January 6, 2015
A flying camera, an invisible piano keyboard that can be played, sensors that help the visually impaired navigate the world… these are just some of the technologies that will make 2015 a watershed year. “It’s the beginning of the next consumer technology wave,” said Intel CEO Brian Krzanich in his CES keynote address. “The last time we saw a wave of change this big was 20 years ago today, in 1995, with a revolution in consumer computing with the Pentium processor and first commercial browsers.”
“We’re going from a two-dimensional world to a three-dimensional world, which will change how we experience computing,” he added, naming three aspects of the 2015 wave of change: computing unleashed, intelligence everywhere and the wearable revolution.

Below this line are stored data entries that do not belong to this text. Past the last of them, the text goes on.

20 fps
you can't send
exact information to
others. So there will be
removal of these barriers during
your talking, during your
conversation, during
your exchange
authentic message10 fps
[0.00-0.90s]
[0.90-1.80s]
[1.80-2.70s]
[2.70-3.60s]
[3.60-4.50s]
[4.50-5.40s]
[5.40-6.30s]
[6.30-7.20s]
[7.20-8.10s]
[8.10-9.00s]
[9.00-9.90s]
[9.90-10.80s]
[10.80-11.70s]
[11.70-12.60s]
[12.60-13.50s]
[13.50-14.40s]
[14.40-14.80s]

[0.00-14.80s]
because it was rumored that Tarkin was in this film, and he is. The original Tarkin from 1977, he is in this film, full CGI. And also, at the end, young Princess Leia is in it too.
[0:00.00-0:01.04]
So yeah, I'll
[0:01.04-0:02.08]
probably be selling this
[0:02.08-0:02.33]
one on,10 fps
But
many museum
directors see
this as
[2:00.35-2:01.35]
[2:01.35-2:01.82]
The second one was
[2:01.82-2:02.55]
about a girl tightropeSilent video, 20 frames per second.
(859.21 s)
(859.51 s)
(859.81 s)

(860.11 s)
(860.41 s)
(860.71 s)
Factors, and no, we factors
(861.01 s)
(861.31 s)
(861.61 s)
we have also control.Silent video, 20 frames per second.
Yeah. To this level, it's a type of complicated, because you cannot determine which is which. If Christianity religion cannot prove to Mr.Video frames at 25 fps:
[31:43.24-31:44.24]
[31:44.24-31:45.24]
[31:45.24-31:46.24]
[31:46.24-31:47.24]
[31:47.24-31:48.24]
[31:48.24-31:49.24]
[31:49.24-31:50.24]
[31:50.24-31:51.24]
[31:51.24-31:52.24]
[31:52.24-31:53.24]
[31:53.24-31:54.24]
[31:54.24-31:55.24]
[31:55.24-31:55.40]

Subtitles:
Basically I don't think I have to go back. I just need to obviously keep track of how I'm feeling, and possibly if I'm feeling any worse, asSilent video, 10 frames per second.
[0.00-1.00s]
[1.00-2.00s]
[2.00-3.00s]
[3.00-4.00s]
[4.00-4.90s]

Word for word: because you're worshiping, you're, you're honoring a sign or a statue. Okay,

Computers will interact in three-dimensional space, see and hear, and become wire-free, according to Krzanich. The new 3D Dell Venue 8 (right), an Android tablet priced at $399, uses Intel’s RealSense cameras. In another demo, a chef controlled a video recipe with gestures and voice commands.
Krzanich reports that seven Intel partners are coming out with RealSense-enabled devices. Intel and Marriott are partnering to provide wireless chargers in some of their properties in Q3/4 2015. Intel is also working with Hilton, Jaguar, Land Rover, and major computer manufacturers.
Dion Weisler, HP EVP of printing and personal systems, demonstrated HP’s new Sprout, with a built-in RealSense camera. Sprout enables users to bring objects from the physical world into the digital world. HP is also entering the 3D printing field with the Multi-Jet Fusion 3D printer, which Weisler dubs “a tool to trigger the next Industrial Revolution.”
With regard to Intelligence Everywhere, Krzanich notes that IoT’s fundamental concept is to add connectivity to everything in our lives. He demonstrated advances to the smart home as well as iRobot’s new Ava robot. Equipped with a 3D camera and a display, Ava allowed iRobot CEO Colin Angle to speak remotely from Boston; Ava then moved offstage autonomously. In another demonstration, smart drones navigated a daunting obstacle course.
The Wearable Revolution just began a year ago, suggests Krzanich. “They are a natural extension of computing,” he said. Powering the next-gen wearables is Intel’s latest computer: Curie, which includes a processor and sensors and is as small as a button. Curie (below) will be available in Q3/4 2015.
“Curie is really meant to be a platform,” Krzanich said. “This product can deliver wearables in a range of form factors and changes the game of wearables.” He also announced a new wearables partner in the fashion space, Oakley.
Intel has also been working on using RealSense to give visually impaired people a better sense of their environment. An Intel employee who is visually impaired talked about how his shirt — outfitted with sensors that vibrate when people or objects approach — has changed how he navigates the world. Intel will make the technology available to other developers.
The first place winner of last year’s Make It Wearable contest — Nixie — demonstrated its flying camera that otherwise resides on the wrist. Krzanich announced that the 2015 Make It Wearable contest will be “bigger and better.”
Lastly, Krzanich announced Intel’s commitment to inclusion and diversity. “I’m here to say tonight, it’s time to step up and do more,” he said. “It’s not good enough to say we value diversity and not have our industry reflect that with women and under-represented minorities.” Intel pledges to reach full representation in its workforce by 2020, and will invest $300 million to back-up the efforts to reach that.